_DATA EXTRACT:_
★ ★ ★ ★ ★ ★ ★

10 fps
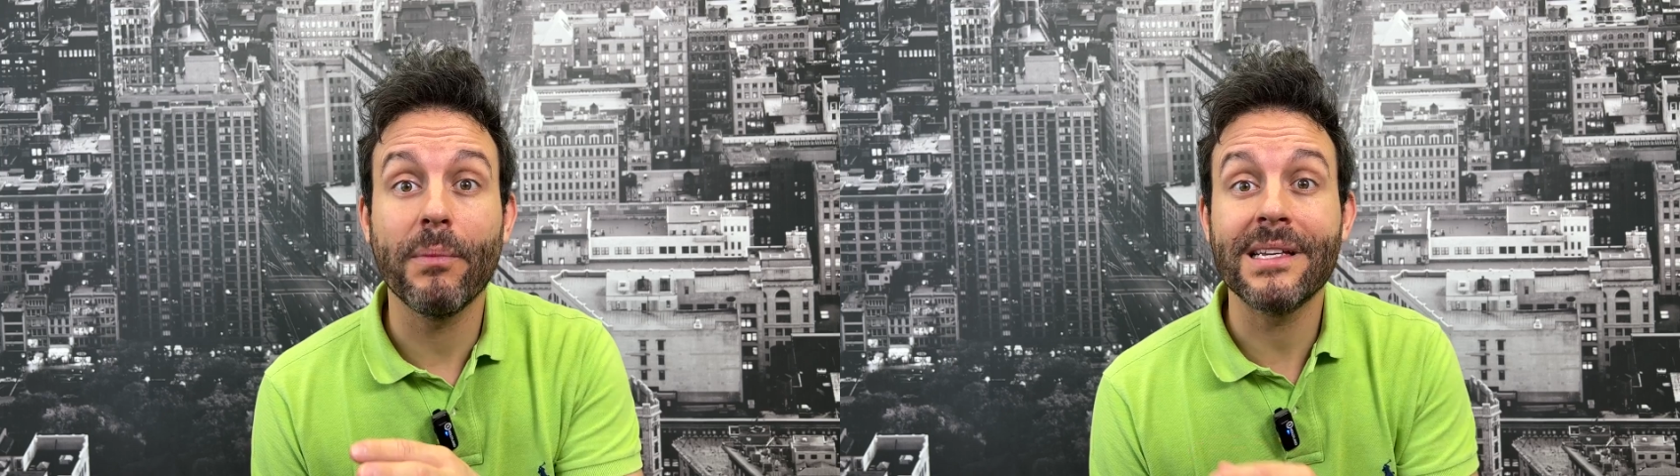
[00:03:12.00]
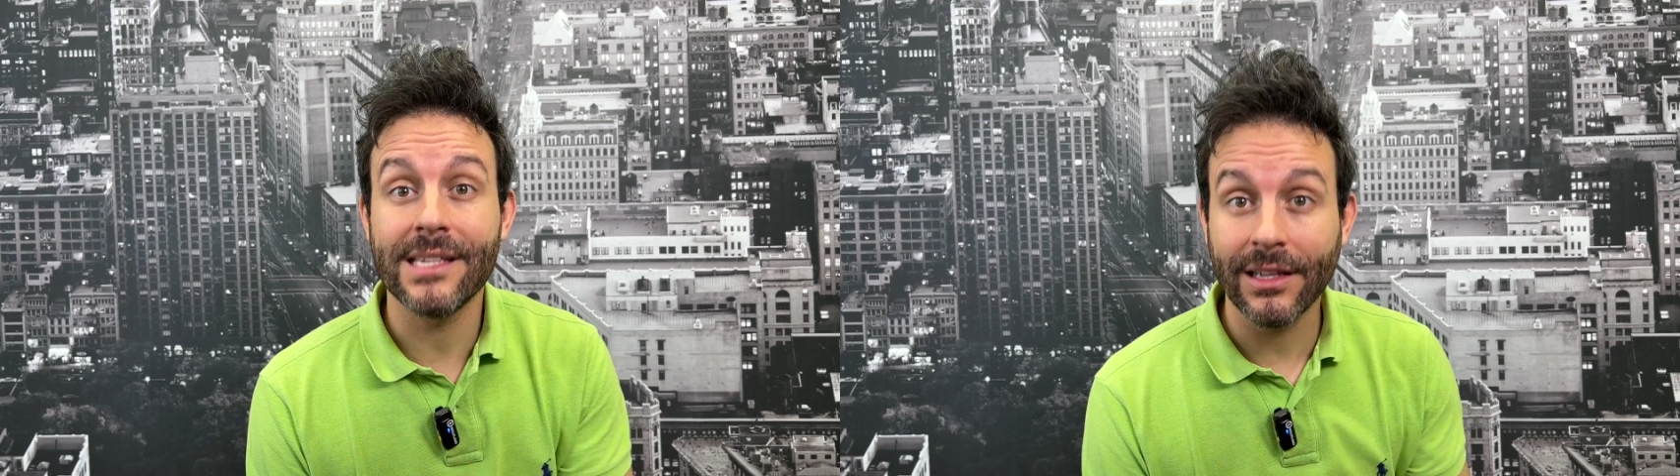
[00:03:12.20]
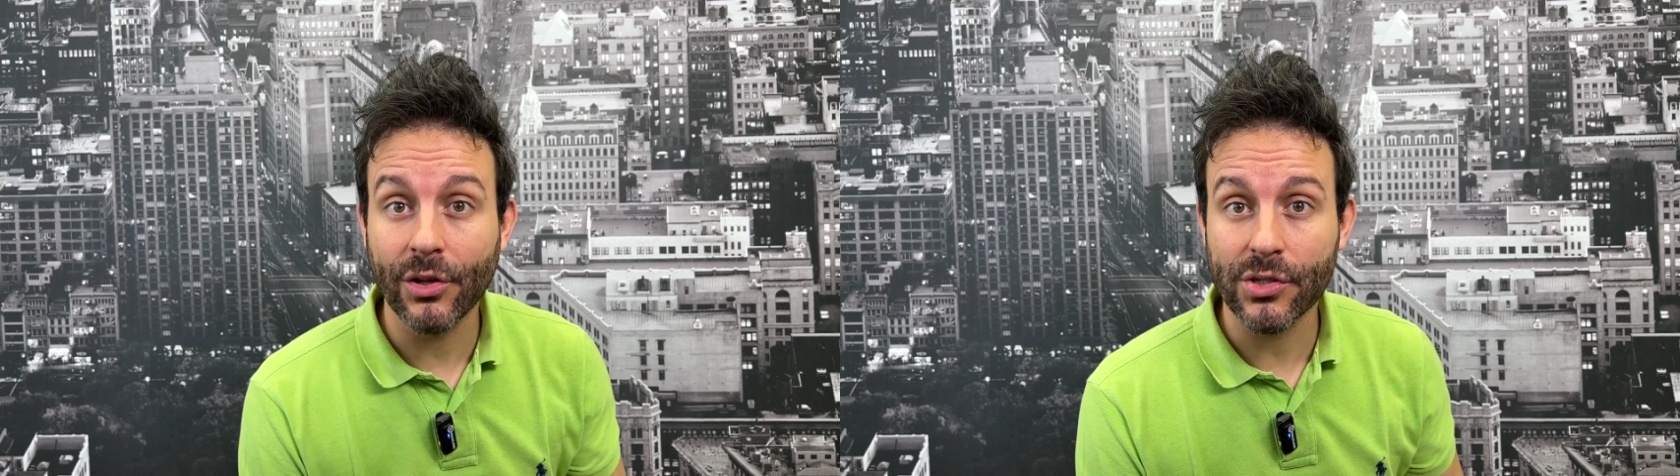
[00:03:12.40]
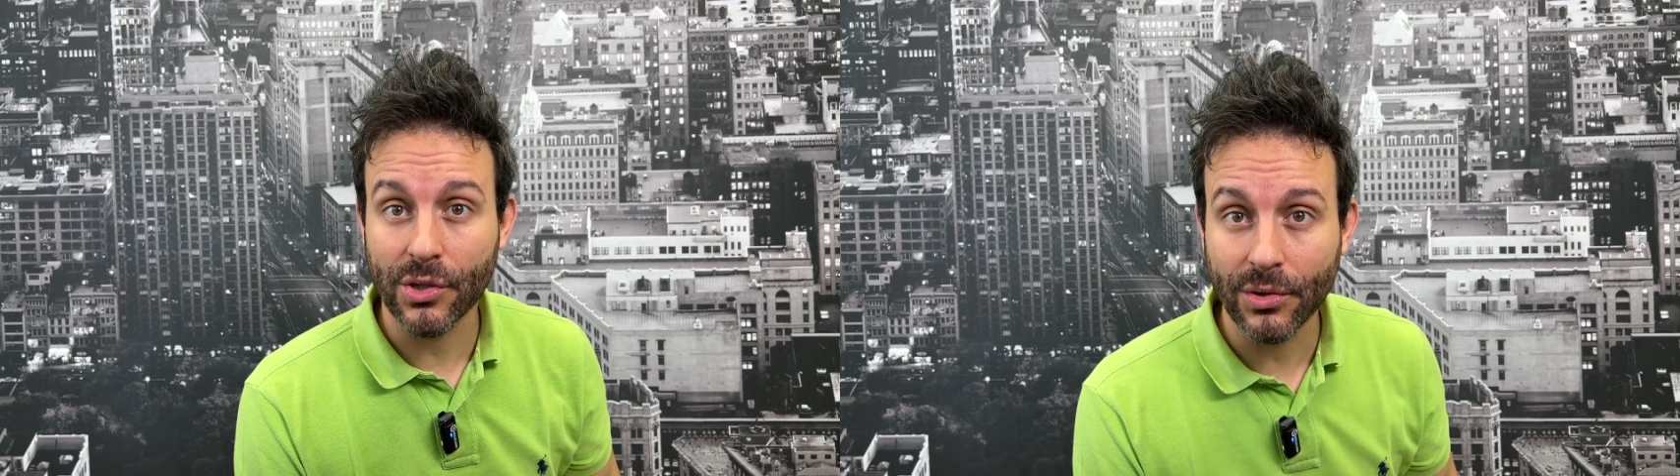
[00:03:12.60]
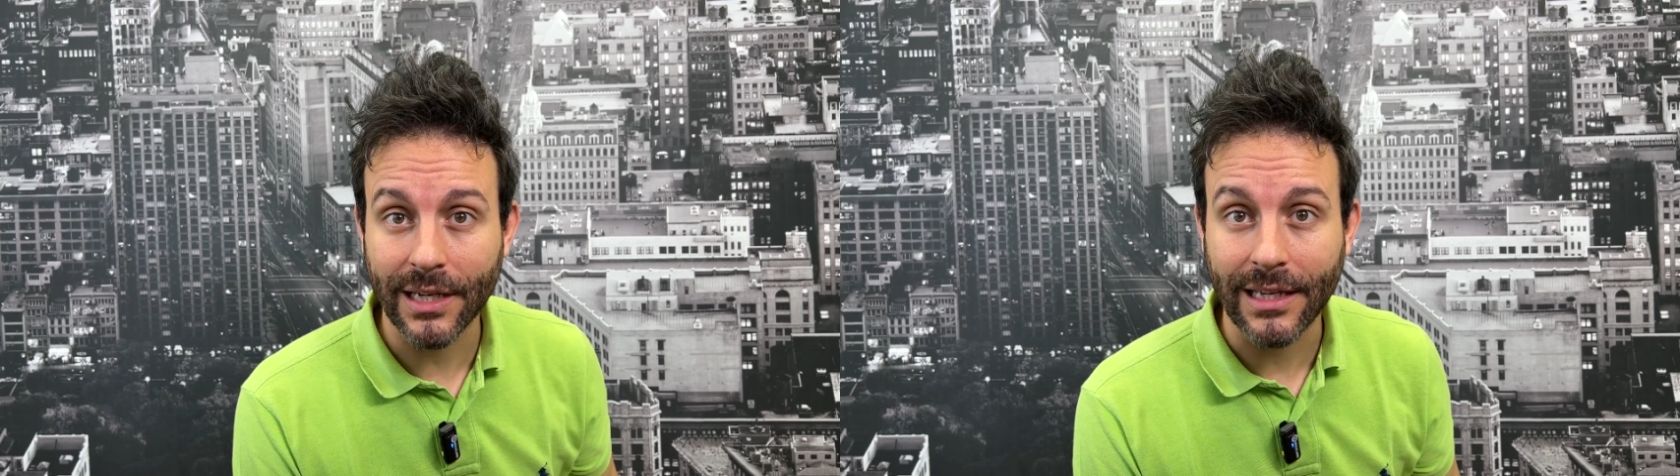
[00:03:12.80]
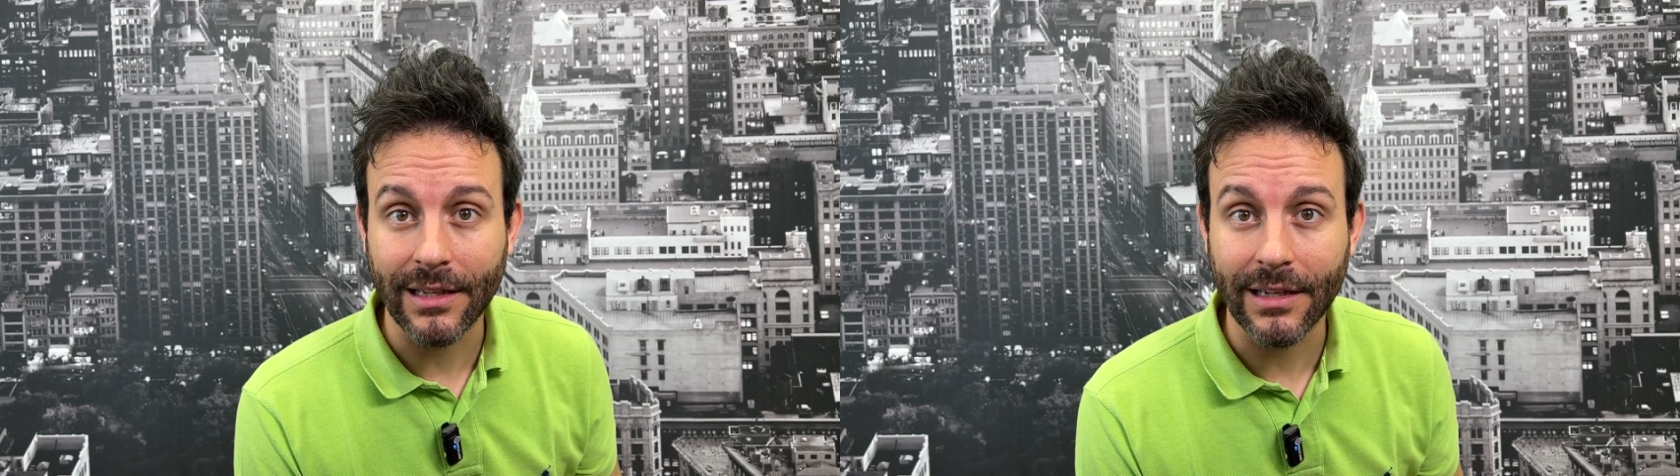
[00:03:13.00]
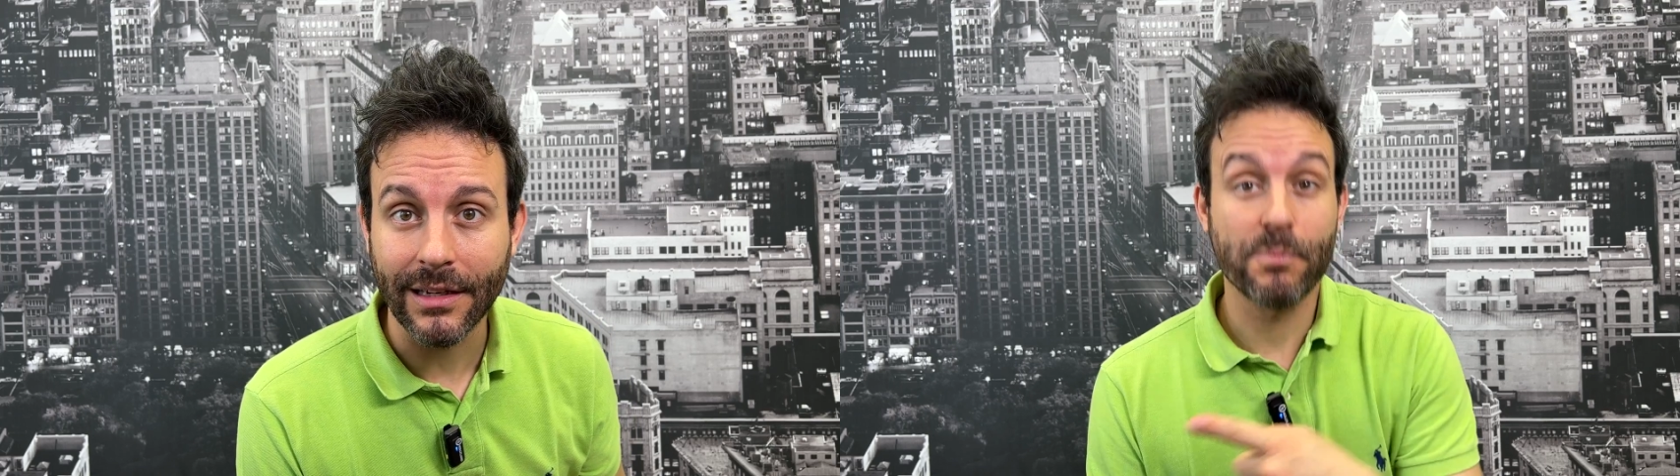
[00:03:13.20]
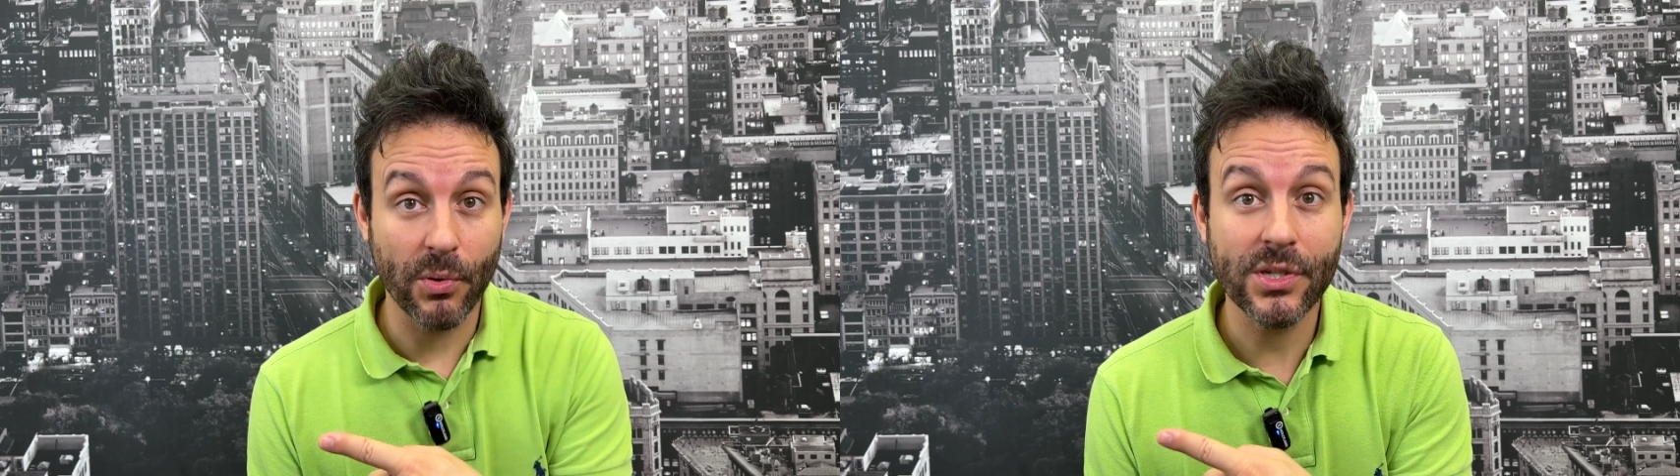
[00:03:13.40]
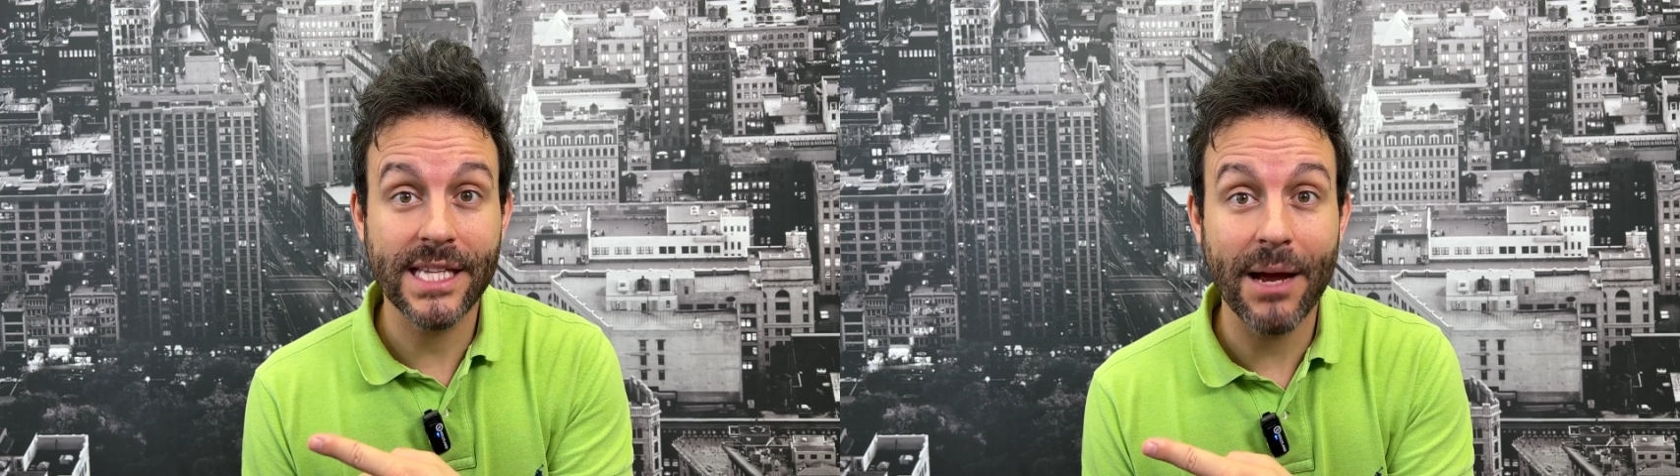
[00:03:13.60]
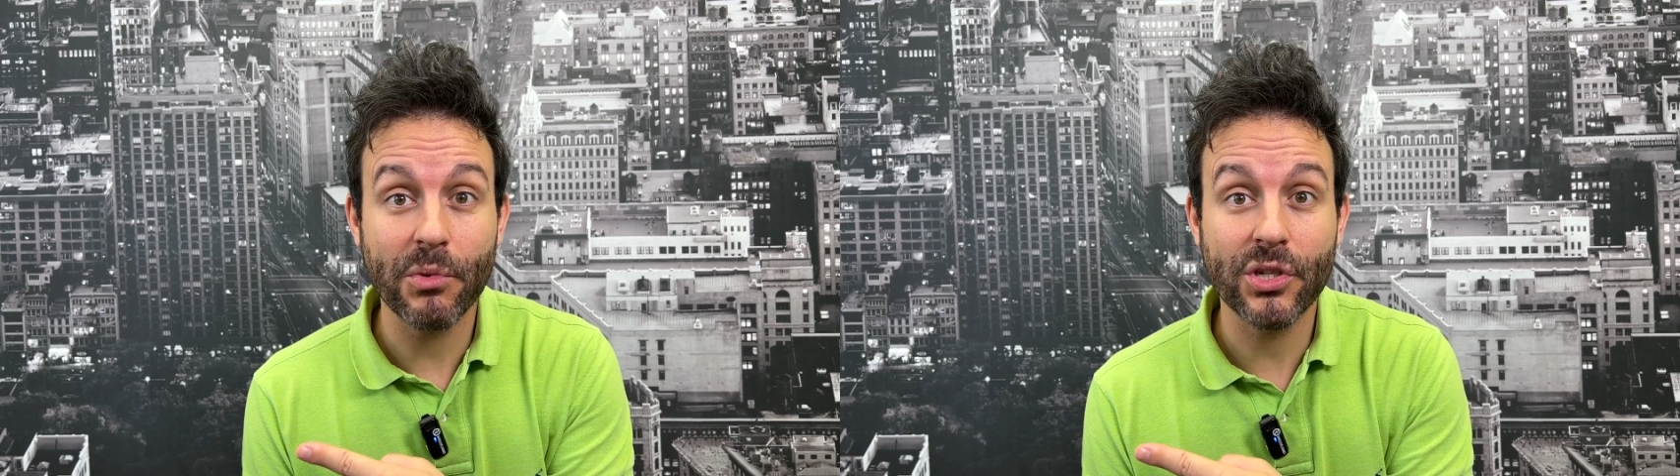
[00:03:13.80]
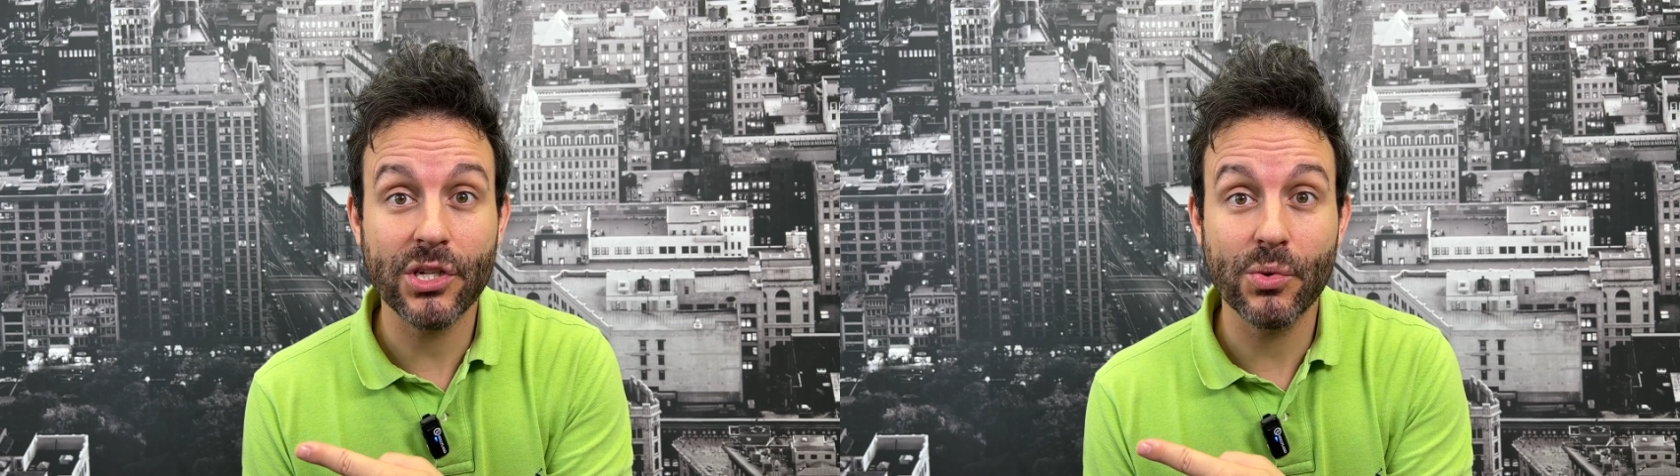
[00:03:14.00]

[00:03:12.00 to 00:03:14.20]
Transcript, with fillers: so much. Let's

★ ★ ★ ★ ★ ★ ★

Copy out only the lines from the one containing "[00:03:13.40]" to the end of the entries, unchanged. Drop the pictures.

_TASK ANSWER:_
[00:03:13.40]
[00:03:13.60]
[00:03:13.80]
[00:03:14.00]

[00:03:12.00 to 00:03:14.20]
Transcript, with fillers: so much. Let's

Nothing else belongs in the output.